Seine Firma, CureVac, machte die Moleküle als Erste fit für den Einsatz in der Medizin. CureVac war das erste Unternehmen, das RNA-Therapien an Menschen erprobte – lange bevor Konkurrenten, in Deutschland die Mainzer BioNTech und in den USA Moderna, die Idee aufgriffen, von Hoerrs Pioniergeist profitierten und ihn schließlich auf den letzten Metern des Rennens um einen RNA-Impfstoff gegen COVID-19 überholten. Ein Endspurt, den Hoerr beinahe nicht mehr erlebt hätte und in dem er jetzt nicht mehr als Forscher, Unternehmer und Entscheider dabei ist, sondern den er nur noch von der Seitenlinie aus betrachten kann.

Jedes Leben ist einzigartig, auch das von Ingmar Hoerr. Und doch steht seine Geschichte beispielhaft für die vieler Gründerinnen und Gründer. Jener Menschen, für die Innovation nicht nur ein politisches Schlagwort ist, sondern tagtägliche, oft nächtliche Arbeit. Jener Menschen, die sich für wissenschaftliche Erkenntnisse nicht nur begeistern, sondern sie aufgreifen und umsetzen wollen, die sich trockene Betriebswirtschaftslehre antun, um ein Start-up gründen zu können, die ein Team zusammenstellen und führen, die nach Geldgebern suchen, die aus dem Nichts ein Biotech-Unternehmen heranwachsen lassen und neue Medikamente und Therapien für Patienten ermöglichen – oder auf diesem langen Weg scheitern. Nicht unbedingt, weil die Idee, die Technik, die Forschung nichts taugt. Sondern weil das nötige Geld nicht rechtzeitig da ist, das Vertrauen eines Partners schwindet, ein technisches Problem die Entwicklung verzögert …

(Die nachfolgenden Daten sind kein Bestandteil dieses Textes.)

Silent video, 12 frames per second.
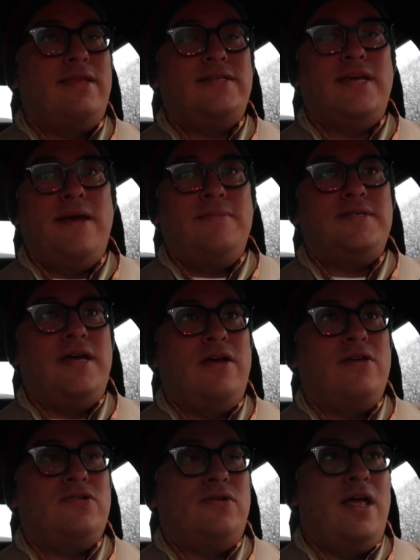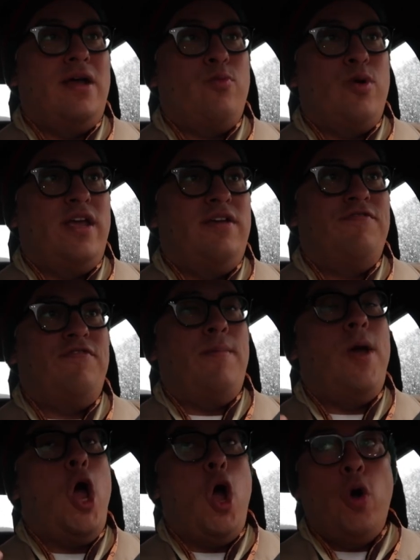of the times I also like working from
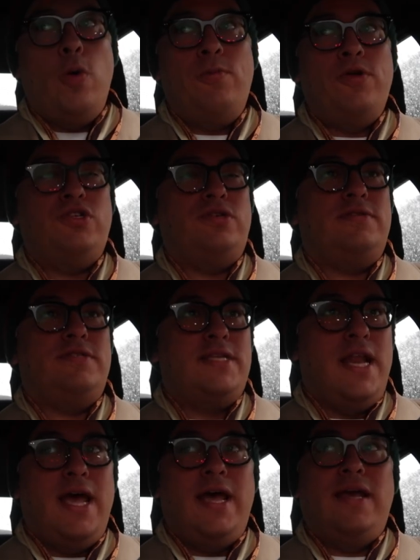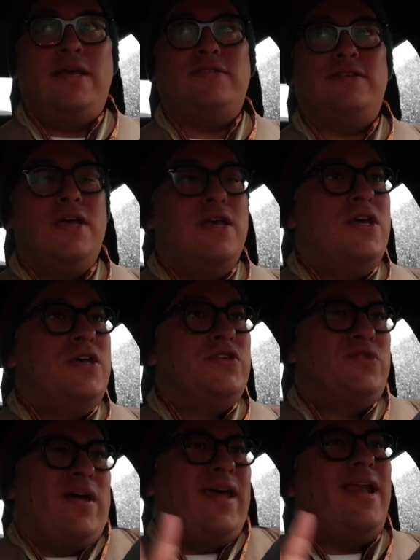home, which is nice.
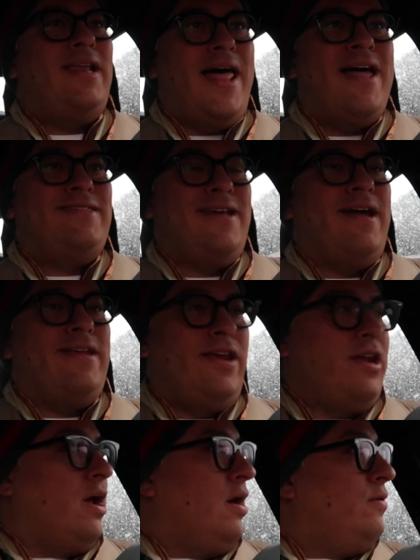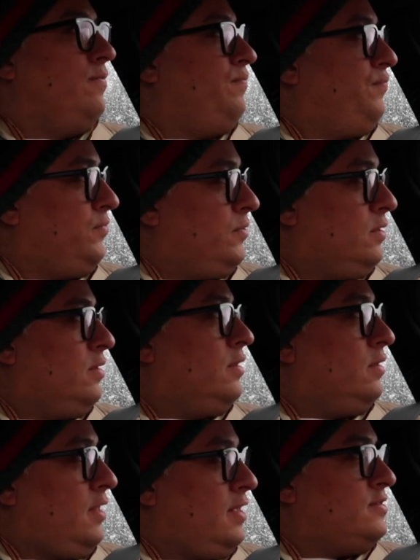So I get a lot done, you know.
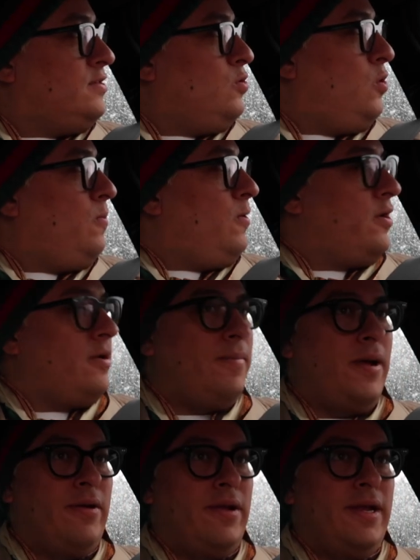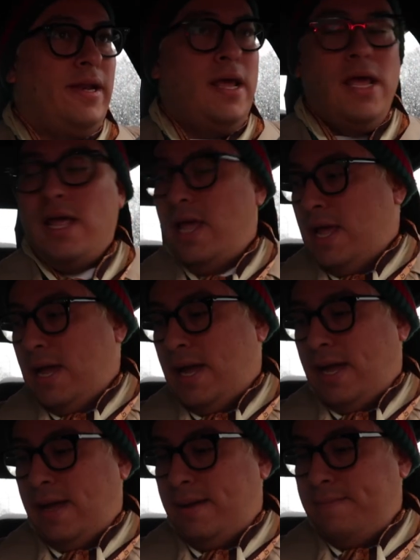That's the cool part about it.
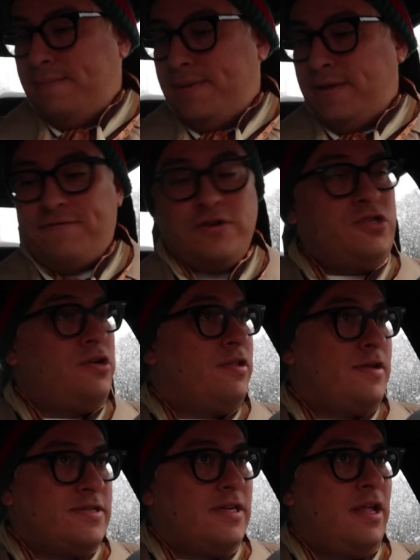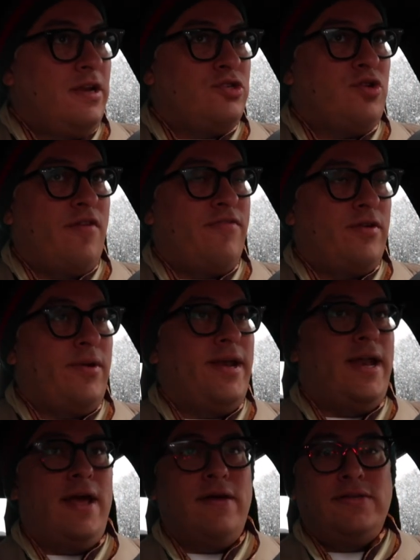Um, but for sure, there's a little traffic
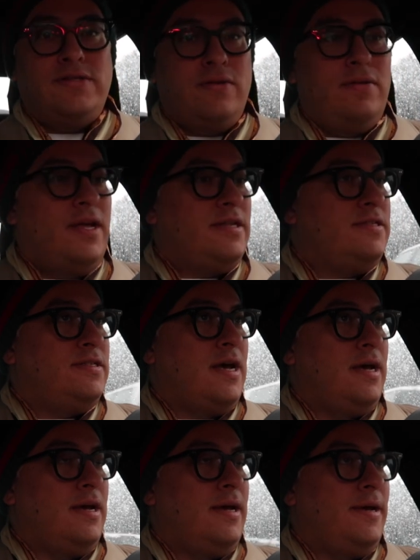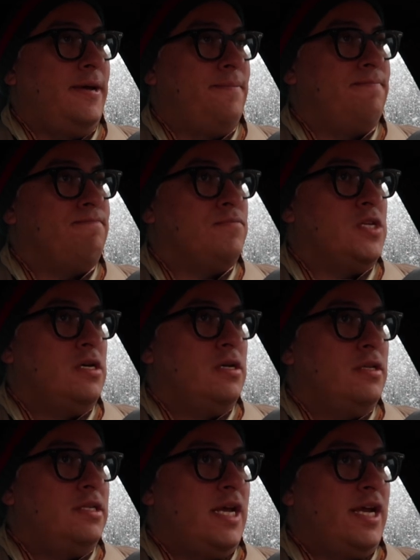right now, so let's um,
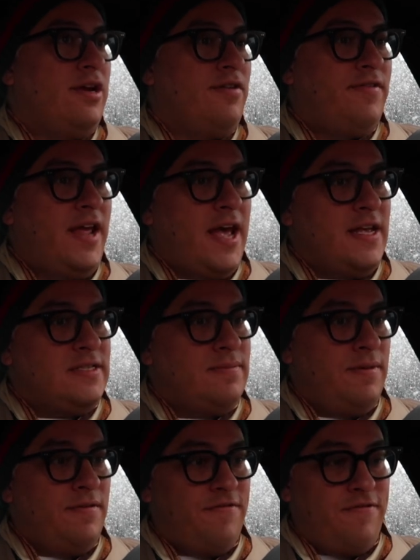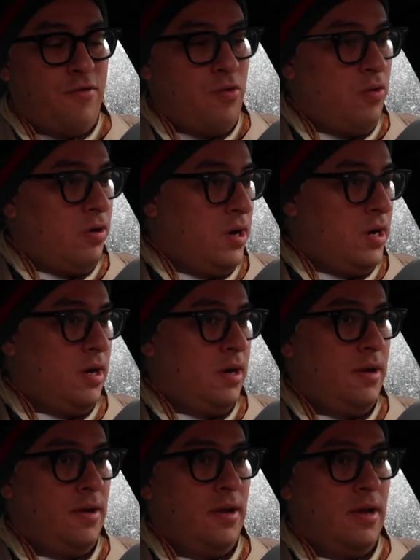take care of gas before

Mit anderen Worten: weil der Zufall zuschlägt.

Kapitel 1: Heilen

Sara Hörr*1 sitzt auf einem Stuhl in einem Zimmer der Charité. Es ist vollgestellt mit piepsenden, pumpenden und blinkenden Geräten, deren Schläuche und Kabel dutzendweise im Körper ihres Mannes verschwinden, der seit Wochen im Koma liegt. Eigentlich hat sie blonde Haare, und Gesichtszüge, die jeden Betrachter per se lebensfroh stimmen würden. Aber all das verschwindet hinter der zwingend vorgeschriebenen Ganzkörper-Schutzkleidung aus Maske, Haube, Einwegkittel, Hand- und Überschuhen. Erkennbar wären für Ingmar Hoerr nur ihre braunen Augen – sollte er denn zufällig in der einen Stunde Besuchszeit erwachen, die sie pro Tag zu ihm darf, bevor sie wieder in das Lockdown-bedingt fast menschenleere Hotel zwischen Hauptbahnhof und Charité zurückmuss.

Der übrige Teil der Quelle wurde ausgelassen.